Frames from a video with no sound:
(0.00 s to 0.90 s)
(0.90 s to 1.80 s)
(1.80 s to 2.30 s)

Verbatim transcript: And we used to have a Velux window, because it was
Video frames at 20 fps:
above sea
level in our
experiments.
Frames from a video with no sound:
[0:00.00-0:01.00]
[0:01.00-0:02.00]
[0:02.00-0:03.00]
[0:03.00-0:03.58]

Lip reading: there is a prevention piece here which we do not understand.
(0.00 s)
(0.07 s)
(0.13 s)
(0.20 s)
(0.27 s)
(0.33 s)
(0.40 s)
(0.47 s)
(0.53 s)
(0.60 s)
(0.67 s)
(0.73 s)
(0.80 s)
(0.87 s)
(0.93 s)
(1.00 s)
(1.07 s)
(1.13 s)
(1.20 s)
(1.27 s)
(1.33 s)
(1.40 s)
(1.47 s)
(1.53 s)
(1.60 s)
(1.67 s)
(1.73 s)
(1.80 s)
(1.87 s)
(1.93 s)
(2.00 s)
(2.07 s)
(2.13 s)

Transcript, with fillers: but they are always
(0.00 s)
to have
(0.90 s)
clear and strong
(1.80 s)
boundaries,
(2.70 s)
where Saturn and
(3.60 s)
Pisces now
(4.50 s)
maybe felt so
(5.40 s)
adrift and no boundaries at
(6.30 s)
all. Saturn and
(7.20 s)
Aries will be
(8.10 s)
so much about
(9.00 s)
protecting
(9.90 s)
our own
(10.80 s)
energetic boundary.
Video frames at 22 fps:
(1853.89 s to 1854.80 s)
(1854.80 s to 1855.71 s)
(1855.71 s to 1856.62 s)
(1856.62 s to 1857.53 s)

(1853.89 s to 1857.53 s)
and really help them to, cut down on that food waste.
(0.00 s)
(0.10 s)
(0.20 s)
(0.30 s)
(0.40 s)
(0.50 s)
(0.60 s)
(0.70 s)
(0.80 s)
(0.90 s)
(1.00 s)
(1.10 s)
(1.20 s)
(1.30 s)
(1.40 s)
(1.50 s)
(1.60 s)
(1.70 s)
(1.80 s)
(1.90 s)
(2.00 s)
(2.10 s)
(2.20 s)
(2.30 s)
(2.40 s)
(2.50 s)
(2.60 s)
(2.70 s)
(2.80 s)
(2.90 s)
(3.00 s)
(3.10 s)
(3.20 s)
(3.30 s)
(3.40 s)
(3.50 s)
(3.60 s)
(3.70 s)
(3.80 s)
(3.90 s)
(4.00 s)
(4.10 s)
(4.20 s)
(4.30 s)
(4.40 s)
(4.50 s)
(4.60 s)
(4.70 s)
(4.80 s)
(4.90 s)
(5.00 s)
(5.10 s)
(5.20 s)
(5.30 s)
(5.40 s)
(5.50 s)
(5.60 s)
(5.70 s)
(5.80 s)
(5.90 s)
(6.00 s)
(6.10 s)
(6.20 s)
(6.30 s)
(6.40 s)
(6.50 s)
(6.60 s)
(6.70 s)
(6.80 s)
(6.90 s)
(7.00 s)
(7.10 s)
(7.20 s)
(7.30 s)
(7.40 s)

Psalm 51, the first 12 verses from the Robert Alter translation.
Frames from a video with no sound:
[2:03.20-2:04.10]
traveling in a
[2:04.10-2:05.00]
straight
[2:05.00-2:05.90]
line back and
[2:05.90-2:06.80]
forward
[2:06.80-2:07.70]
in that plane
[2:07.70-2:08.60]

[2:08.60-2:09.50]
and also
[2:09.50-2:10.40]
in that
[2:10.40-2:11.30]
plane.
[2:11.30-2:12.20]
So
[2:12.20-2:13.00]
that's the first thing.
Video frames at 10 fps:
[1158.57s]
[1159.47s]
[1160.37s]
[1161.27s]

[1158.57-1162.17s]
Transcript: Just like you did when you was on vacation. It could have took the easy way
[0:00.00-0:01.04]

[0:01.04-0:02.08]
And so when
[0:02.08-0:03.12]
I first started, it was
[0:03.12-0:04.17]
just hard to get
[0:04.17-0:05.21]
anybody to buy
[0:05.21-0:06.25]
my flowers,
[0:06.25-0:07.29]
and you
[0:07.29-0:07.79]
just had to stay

+ + + + +

**Aim of the task**
Taking no liberties, give the material above again in full.

**Exercise response**
Frames from a video with no sound:
(0.00 s to 0.90 s)
(0.90 s to 1.80 s)
(1.80 s to 2.30 s)

Verbatim transcript: And we used to have a Velux window, because it was
Video frames at 20 fps:
above sea
level in our
experiments.
Frames from a video with no sound:
[0:00.00-0:01.00]
[0:01.00-0:02.00]
[0:02.00-0:03.00]
[0:03.00-0:03.58]

Lip reading: there is a prevention piece here which we do not understand.
(0.00 s)
(0.07 s)
(0.13 s)
(0.20 s)
(0.27 s)
(0.33 s)
(0.40 s)
(0.47 s)
(0.53 s)
(0.60 s)
(0.67 s)
(0.73 s)
(0.80 s)
(0.87 s)
(0.93 s)
(1.00 s)
(1.07 s)
(1.13 s)
(1.20 s)
(1.27 s)
(1.33 s)
(1.40 s)
(1.47 s)
(1.53 s)
(1.60 s)
(1.67 s)
(1.73 s)
(1.80 s)
(1.87 s)
(1.93 s)
(2.00 s)
(2.07 s)
(2.13 s)

Transcript, with fillers: but they are always
(0.00 s)
to have
(0.90 s)
clear and strong
(1.80 s)
boundaries,
(2.70 s)
where Saturn and
(3.60 s)
Pisces now
(4.50 s)
maybe felt so
(5.40 s)
adrift and no boundaries at
(6.30 s)
all. Saturn and
(7.20 s)
Aries will be
(8.10 s)
so much about
(9.00 s)
protecting
(9.90 s)
our own
(10.80 s)
energetic boundary.
Video frames at 22 fps:
(1853.89 s to 1854.80 s)
(1854.80 s to 1855.71 s)
(1855.71 s to 1856.62 s)
(1856.62 s to 1857.53 s)

(1853.89 s to 1857.53 s)
and really help them to, cut down on that food waste.
(0.00 s)
(0.10 s)
(0.20 s)
(0.30 s)
(0.40 s)
(0.50 s)
(0.60 s)
(0.70 s)
(0.80 s)
(0.90 s)
(1.00 s)
(1.10 s)
(1.20 s)
(1.30 s)
(1.40 s)
(1.50 s)
(1.60 s)
(1.70 s)
(1.80 s)
(1.90 s)
(2.00 s)
(2.10 s)
(2.20 s)
(2.30 s)
(2.40 s)
(2.50 s)
(2.60 s)
(2.70 s)
(2.80 s)
(2.90 s)
(3.00 s)
(3.10 s)
(3.20 s)
(3.30 s)
(3.40 s)
(3.50 s)
(3.60 s)
(3.70 s)
(3.80 s)
(3.90 s)
(4.00 s)
(4.10 s)
(4.20 s)
(4.30 s)
(4.40 s)
(4.50 s)
(4.60 s)
(4.70 s)
(4.80 s)
(4.90 s)
(5.00 s)
(5.10 s)
(5.20 s)
(5.30 s)
(5.40 s)
(5.50 s)
(5.60 s)
(5.70 s)
(5.80 s)
(5.90 s)
(6.00 s)
(6.10 s)
(6.20 s)
(6.30 s)
(6.40 s)
(6.50 s)
(6.60 s)
(6.70 s)
(6.80 s)
(6.90 s)
(7.00 s)
(7.10 s)
(7.20 s)
(7.30 s)
(7.40 s)

Psalm 51, the first 12 verses from the Robert Alter translation.
Frames from a video with no sound:
[2:03.20-2:04.10]
traveling in a
[2:04.10-2:05.00]
straight
[2:05.00-2:05.90]
line back and
[2:05.90-2:06.80]
forward
[2:06.80-2:07.70]
in that plane
[2:07.70-2:08.60]

[2:08.60-2:09.50]
and also
[2:09.50-2:10.40]
in that
[2:10.40-2:11.30]
plane.
[2:11.30-2:12.20]
So
[2:12.20-2:13.00]
that's the first thing.
Video frames at 10 fps:
[1158.57s]
[1159.47s]
[1160.37s]
[1161.27s]

[1158.57-1162.17s]
Transcript: Just like you did when you was on vacation. It could have took the easy way
[0:00.00-0:01.04]

[0:01.04-0:02.08]
And so when
[0:02.08-0:03.12]
I first started, it was
[0:03.12-0:04.17]
just hard to get
[0:04.17-0:05.21]
anybody to buy
[0:05.21-0:06.25]
my flowers,
[0:06.25-0:07.29]
and you
[0:07.29-0:07.79]
just had to stay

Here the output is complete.